What this task involves: Could you retype the lines below, starting at the line holding "[00:00:00.50]" and stopping at the line holding "[00:00:01.75]", inclusive? Copy them exactly and drop the images.

(Saved data entries)
>>>>
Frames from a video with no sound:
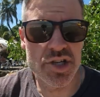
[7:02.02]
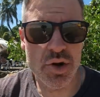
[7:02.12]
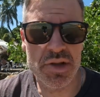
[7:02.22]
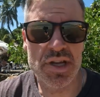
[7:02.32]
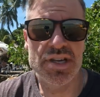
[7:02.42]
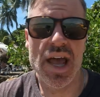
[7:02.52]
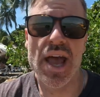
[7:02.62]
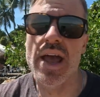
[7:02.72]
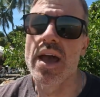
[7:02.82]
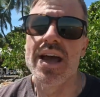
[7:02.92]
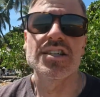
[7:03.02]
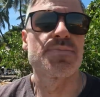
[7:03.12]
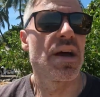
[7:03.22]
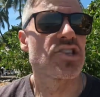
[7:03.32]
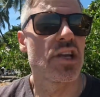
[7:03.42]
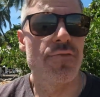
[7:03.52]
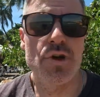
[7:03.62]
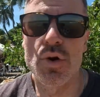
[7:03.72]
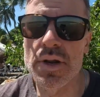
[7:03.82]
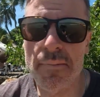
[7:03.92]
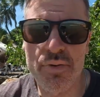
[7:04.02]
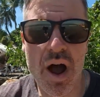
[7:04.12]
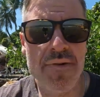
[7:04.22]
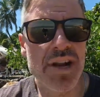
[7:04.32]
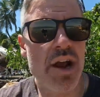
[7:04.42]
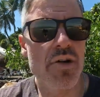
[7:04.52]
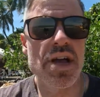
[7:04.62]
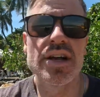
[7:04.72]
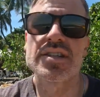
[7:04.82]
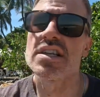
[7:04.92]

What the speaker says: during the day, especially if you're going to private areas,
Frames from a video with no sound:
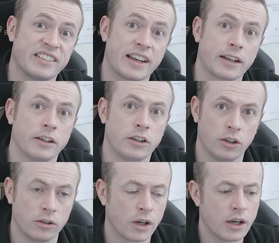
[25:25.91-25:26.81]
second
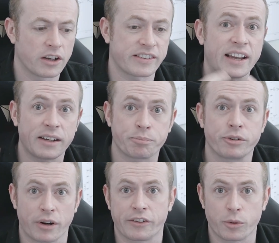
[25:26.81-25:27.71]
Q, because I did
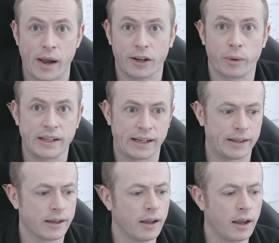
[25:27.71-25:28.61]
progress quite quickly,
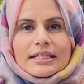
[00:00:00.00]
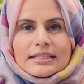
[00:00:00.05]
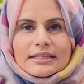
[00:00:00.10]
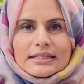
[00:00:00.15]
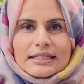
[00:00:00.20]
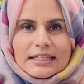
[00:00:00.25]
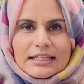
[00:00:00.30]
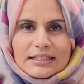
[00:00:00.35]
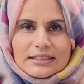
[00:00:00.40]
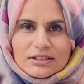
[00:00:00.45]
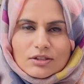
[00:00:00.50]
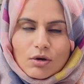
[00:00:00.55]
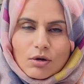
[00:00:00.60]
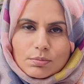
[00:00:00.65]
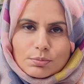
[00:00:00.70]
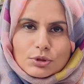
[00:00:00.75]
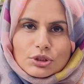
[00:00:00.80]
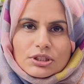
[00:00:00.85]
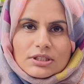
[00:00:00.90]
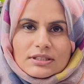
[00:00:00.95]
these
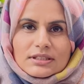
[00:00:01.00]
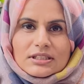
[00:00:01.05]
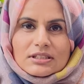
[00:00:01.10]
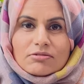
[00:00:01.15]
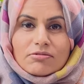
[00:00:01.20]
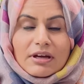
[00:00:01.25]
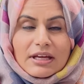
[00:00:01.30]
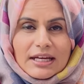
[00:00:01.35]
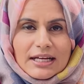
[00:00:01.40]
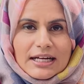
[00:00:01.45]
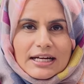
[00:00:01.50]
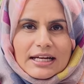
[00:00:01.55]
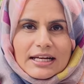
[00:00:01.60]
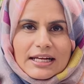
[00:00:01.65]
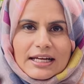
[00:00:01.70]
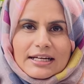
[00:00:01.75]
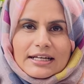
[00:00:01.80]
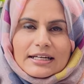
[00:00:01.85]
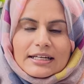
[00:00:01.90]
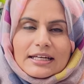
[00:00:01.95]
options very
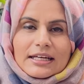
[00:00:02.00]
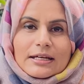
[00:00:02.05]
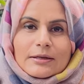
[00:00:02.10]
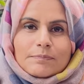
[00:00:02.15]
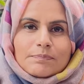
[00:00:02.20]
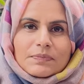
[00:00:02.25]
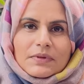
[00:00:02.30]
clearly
<<<<
>>>>
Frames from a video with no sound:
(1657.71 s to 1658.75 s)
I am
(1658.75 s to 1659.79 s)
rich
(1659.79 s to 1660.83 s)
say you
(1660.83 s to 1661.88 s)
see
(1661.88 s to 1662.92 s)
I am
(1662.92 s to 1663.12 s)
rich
<<<<
The answer:
[00:00:00.50]
[00:00:00.55]
[00:00:00.60]
[00:00:00.65]
[00:00:00.70]
[00:00:00.75]
[00:00:00.80]
[00:00:00.85]
[00:00:00.90]
[00:00:00.95]
these
[00:00:01.00]
[00:00:01.05]
[00:00:01.10]
[00:00:01.15]
[00:00:01.20]
[00:00:01.25]
[00:00:01.30]
[00:00:01.35]
[00:00:01.40]
[00:00:01.45]
[00:00:01.50]
[00:00:01.55]
[00:00:01.60]
[00:00:01.65]
[00:00:01.70]
[00:00:01.75]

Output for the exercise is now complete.